One of the first steps to be taken when an organisation is planning a website is to decide the underlying structure. It must be flexible and organised in such a way as to make the day-to-day housekeeping and long-term maintenance straightforward and efficient.
Use each checklist to ensure that your web pages comply with these guidelines.
2.1.1 Checklist and summary: Core guidance
Checklist
Summary
A website should make effective use of a hierarchical directory structure to separate and organise the files contained within it.
Some departmental websites will only contain a small number of files and will require only a simple structure. Others will be large and will therefore require a more sophisticated structure, which will need detailed advance planning and to be supported by appropriate management processes.
However large or small, each website will still have to adhere to certain conventions to ensure that all information is as accessible as possible for the duration of its lifespan.
2.1.2 How the Web fits into the Internet
The Internet fundamentally comprises a huge number of interconnected local- and wide-area networks (LANs and WANs). A basic level of intercommunication between all computers attached to the Internet is guaranteed because all of them use the TCP/IP (Transmission Control Protocol/Internet Protocol) protocol suite (set of signalling rules). Computers running TCP/IP and that have a connection to the Internet are referred to as ‘Internet hosts’ (or simply ‘hosts’). A host’s connection to the Internet may be permanent (for example via an Ethernet LAN connection) or intermittent (typically via a telephone modem dial-up connection).
TCP/IP provides the basic level of communication between hosts necessary for the implementation of ‘high-level’ protocols (sometimes referred to as ‘application protocols’). Examples of high-level protocols are email, file transfer protocol (FTP) and the Hypertext Transport Protocol (HTTP) that is used to request and deliver World Wide Web (‘web’) pages and other content.
Many Internet high-level protocols use a software engineering technique named client/server programming (or simply client/server). Client software running on one computer issues a request to matching server software (typically running on another computer) for it to perform a service such as conducting a database transaction, or sending a web page. Client software that makes server requests directly at the behest of a human computer user and that displays the results of the requests to the user is known as a ‘user agent’. In the case of the Web, user agent software is usually referred to as a ‘browser’.
Internet Service Providers (ISPs)
Organisations that provide connections to the Internet network infrastructure for their customers are known as Internet Service Providers (ISPs).

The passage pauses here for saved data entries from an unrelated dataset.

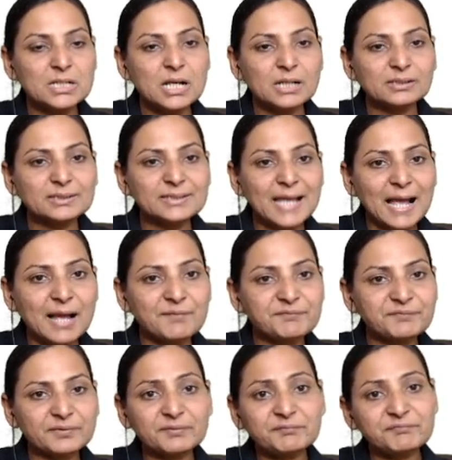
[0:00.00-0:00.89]
The
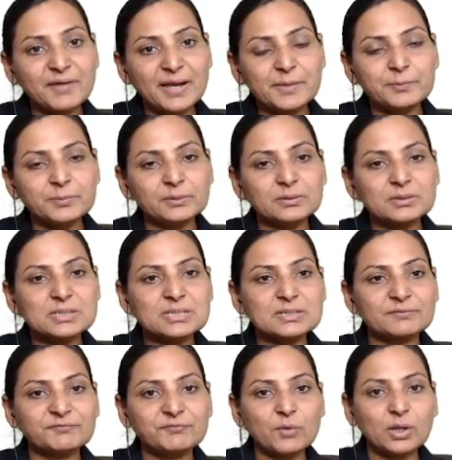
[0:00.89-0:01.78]
afferent fibers
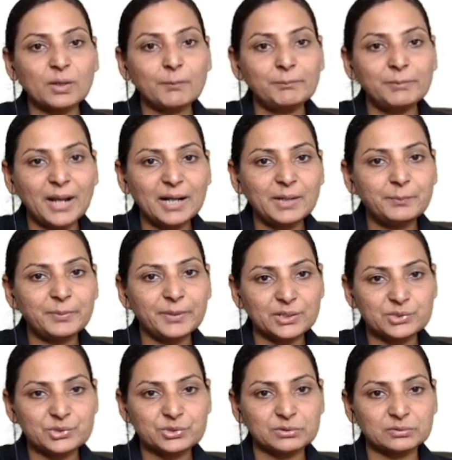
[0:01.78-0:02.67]
for blood
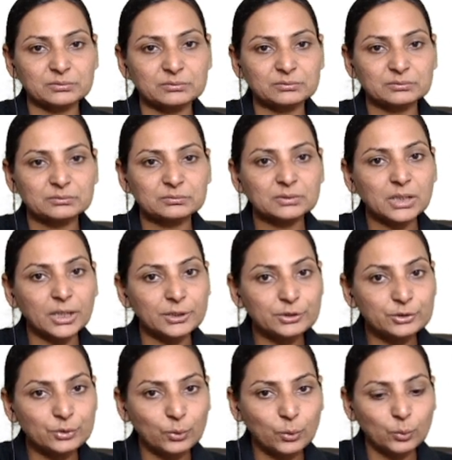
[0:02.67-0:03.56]
pressure
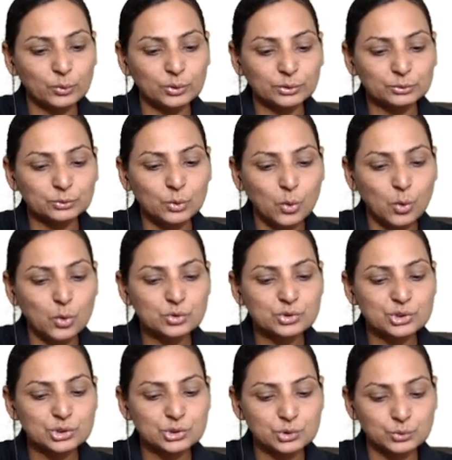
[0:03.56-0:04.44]
control
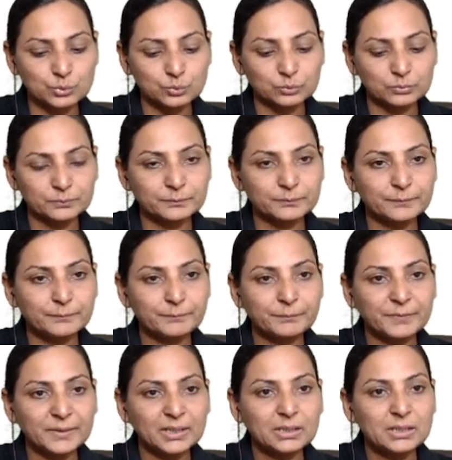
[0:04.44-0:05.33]
goes to
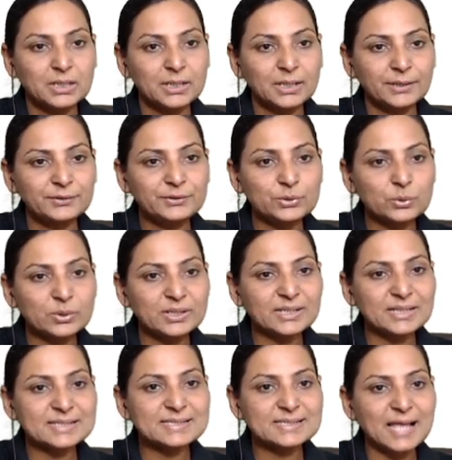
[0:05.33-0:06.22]

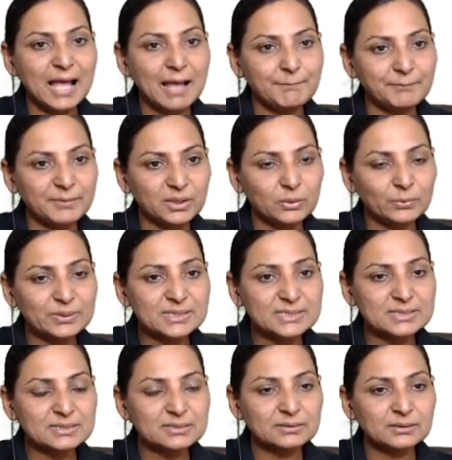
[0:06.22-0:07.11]
nucleus
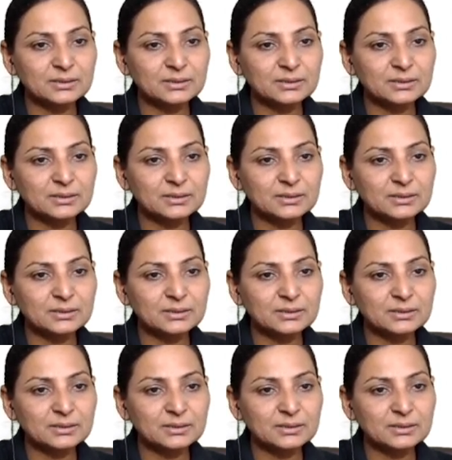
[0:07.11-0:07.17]
ambiguus,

ISPs that rent out capacity on servers attached to or close to the Internet’s high-speed backbone networks are termed ‘hosting providers’. Hosting providers that rent out computer room space with backbone class connections in which customers can set up their own servers are sometimes known as ‘co-location’ providers.
Internet hosts running HTTP server software are now normally referred to as ‘webservers’. The term World Wide Web refers to the huge mesh of information stored on the millions of webservers around the world. Web browsers allow access to this information and enable users to ‘navigate’ the hyperlinks between different sections of it regardless of whether the destination of a link is on the same server as its source or on another webserver anywhere else in the world.

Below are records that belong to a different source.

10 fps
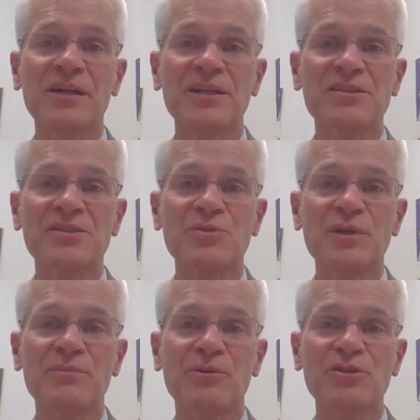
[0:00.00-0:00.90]
less because
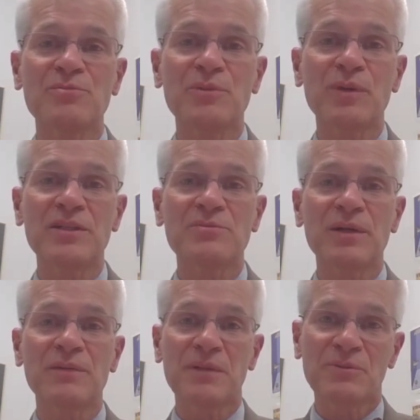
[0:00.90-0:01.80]
reimbursement rates
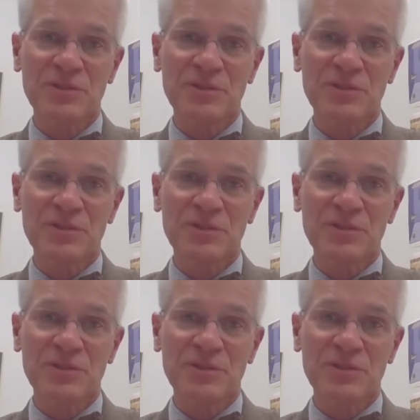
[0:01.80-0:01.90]
might be,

Specifying Internet resources: Uniform Resource Locator (URL)
Each resource (for example a web page, image file, PDF file or animation file) on the web is identified by its network ‘address’ called its Uniform Resource Locator (URL). A web client fetches a resource by issuing an HTTP request for its URL to the webserver on which the resource is stored.
An example of a URL is:
http://www.ukonline.gov.uk/explanation/example.htm
URLs comprise three parts:
Go to section 1.9 Domain name registration
Pages of text intended for display in web browsers are each stored in a separate file on the webserver. (Note that a ‘web page’ may actually extend to more than a single page when printed out on paper.) Web pages are ‘marked-up’ with instructions to the browser telling it, for example, how to organise the text for display, where in the page image resources are to be inserted, and which page elements are to act as ‘hyperlinks’ to other web pages. The markup language used in web pages is named HyperText Markup Language (HTML).

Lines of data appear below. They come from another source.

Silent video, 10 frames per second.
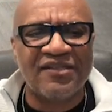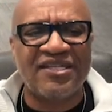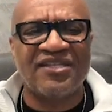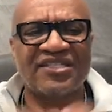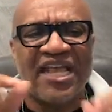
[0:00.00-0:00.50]

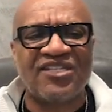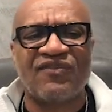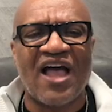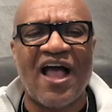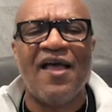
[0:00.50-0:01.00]
See, saints of
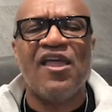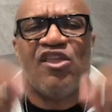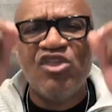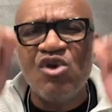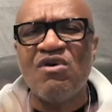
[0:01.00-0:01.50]
God,
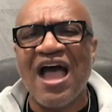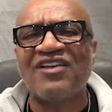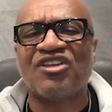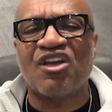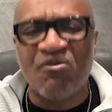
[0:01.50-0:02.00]
you
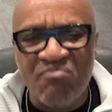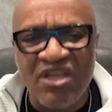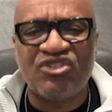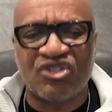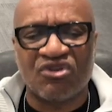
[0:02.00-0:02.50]
got to
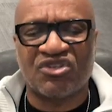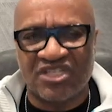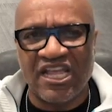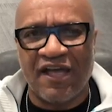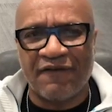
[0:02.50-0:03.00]
commit
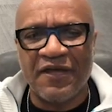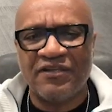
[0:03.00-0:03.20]
yourself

The time required to fetch a web page across the Internet is an important consideration. A web page that seems to display instantaneously over a corporate high-speed Internet link may take a frustratingly long time to load over a low-speed modem dial-up connection. A slow-loading page is likely to interrupt a user’s train of thought and if the document does not immediately confirm their reason for having accessed it in the first place, it will be glanced at and ignored. It is most important to consider how documents should be structured for web publication in order to have it display as quickly as possible over the speed of Internet connections typically available to the intended audience.
2.1.2.1 An explanation of the Internet Domain Name Service
Each computer attached to the Internet is assigned an 'IP (Internet Protocol) number’ (sometimes referred to as an IP address). An IP number is a string of four numbers separated by full points, for example, 62.43.124.67. (Each number is always in the range 0 to 255.) Computers such as web servers and email relays that are permanently connected to the Internet have a permanent or 'static' IP number. Computers that are intermittently attached to the Internet, for example by way of dial-up telephone connections, are typically assigned an IP number for the duration of their connection from a pool of numbers managed by their ISP.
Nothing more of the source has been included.